Читать «Жаркий день в Гороховке» онлайн - страница 12

Ольга Алексеевна Толмачева

— Любил народные песни?

Листая, я увидела в газете фотографию Антонины в русском кокошнике.

— Очень любил. В Москву даже ездили, на концерт ходили.

— Когда? — встрепенулась Антонина. — В каком году?

— Да не помню уж год–то. Давно было. Славик наш школу окончил — это значит… — Прасковья прикидывала в уме. — А по правде сказать, сдаётся мне, что неспроста он все эти вырезки складывал. — Она сделала паузу и выразительно на нас посмотрела. — Знакомая у него там пела.

— Да ну? И кто же? — вскрикнула я, деланно удивившись.

— Рассказывал мне как–то по пьяни. Любил, говорит, а она в Москву улетела.

— Не ревновали? — спросила я и осторожно посмотрела на Антонину.

Та сидела бледная, притихшая, стараясь не выдать себя, превратившись в слух.

— А что ревновать–то? К телевизору? — Прасковья прыснула в кулак.

Мы засмеялись.

— А мне–то что? Мне хорошо! Концерт посмотрит, расчувствуется. Ко мне на перину лезет — жаркий, до меня охочий. Плохо ли? И ему хорошо, и мне польза. — Она озорно засмеялась. — Коля у меня огненный был. — От переизбытка чувств Прасковья задохнулась. — На него и здесь охота велась. К Люське на лето из города сестра двоюродная приезжала. — Хозяйка захмелела и стала еще разговорчивей. — Так вот она на моего Колю глаз положила. Проходу ему не давала, бесстыдница, глаза мозолила. А он бригадиром в колхозе, ему то в поле, то на ферму — везде на виду. А она за ним! Стыдоба… — Прасковья сокрушённо покачала головой.

— И что? — спросила я.

— Так вот я с Люськой и сестрой её поговорила… — Она показала кулак. — Я тоже женщина горячая… Представляете?

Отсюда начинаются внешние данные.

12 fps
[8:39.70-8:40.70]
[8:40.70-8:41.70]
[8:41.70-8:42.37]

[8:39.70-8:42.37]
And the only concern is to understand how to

Мы представили и захохотали.

До вечера просидели мы в гостях у Прасковьи. Она все говорила и говорила — то смеясь, то плача о себе, о Коле. Как вставали рано — на заре, отправлялись в поле, как собирали деньги для дома и бани, растили сыновей, а потом провожали их в армию и как она не находила места — очень переживала за старшего, потому как тот служить в Чечню угодил. Но, к счастью, все благополучно решилось.

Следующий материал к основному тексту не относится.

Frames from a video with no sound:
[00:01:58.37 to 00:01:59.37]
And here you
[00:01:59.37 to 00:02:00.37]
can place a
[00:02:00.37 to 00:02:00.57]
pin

А теперь сыновья женаты. Жены у них городские — хорошие, справные. Только вот, сокрушалась Прасковья, не больно снохи душевные. И сыновья, чудится ей, будто её сторонятся, стесняются. Внуков на каникулы не отдают — все больше в лагерь детский. А какое в лагере воспитание — все вокруг не свое, а казённое.

А здесь раздолье, речка, земля.

Улей в огороде поставила — чтобы и мед свой был.

И прежде, и сейчас, на старости лет, нет ей покоя…

И сарай надо бы укрепить — крыша совсем прохудилась…

А может, неплохо это — наоборот, хорошо, что нет ей ни дня передышки и что каждая копейка с болью и скрипом даётся… Придет с поля, очумелая от тяжёлой работы, упадёт до утра замертво. А иначе свихнулась бы она от тоски. Иначе все думки — про Колю…

Мы кипятили чайник, заваривали на чёрной смородине чай, разливали в большие красивые чашки. Глядь, чайник вновь становился порожним, и я снова бежала за водой мимо скучающего Бориски. Пёс во дворе не лаял, меня признавал. Лениво махая хвостом, приветствовал.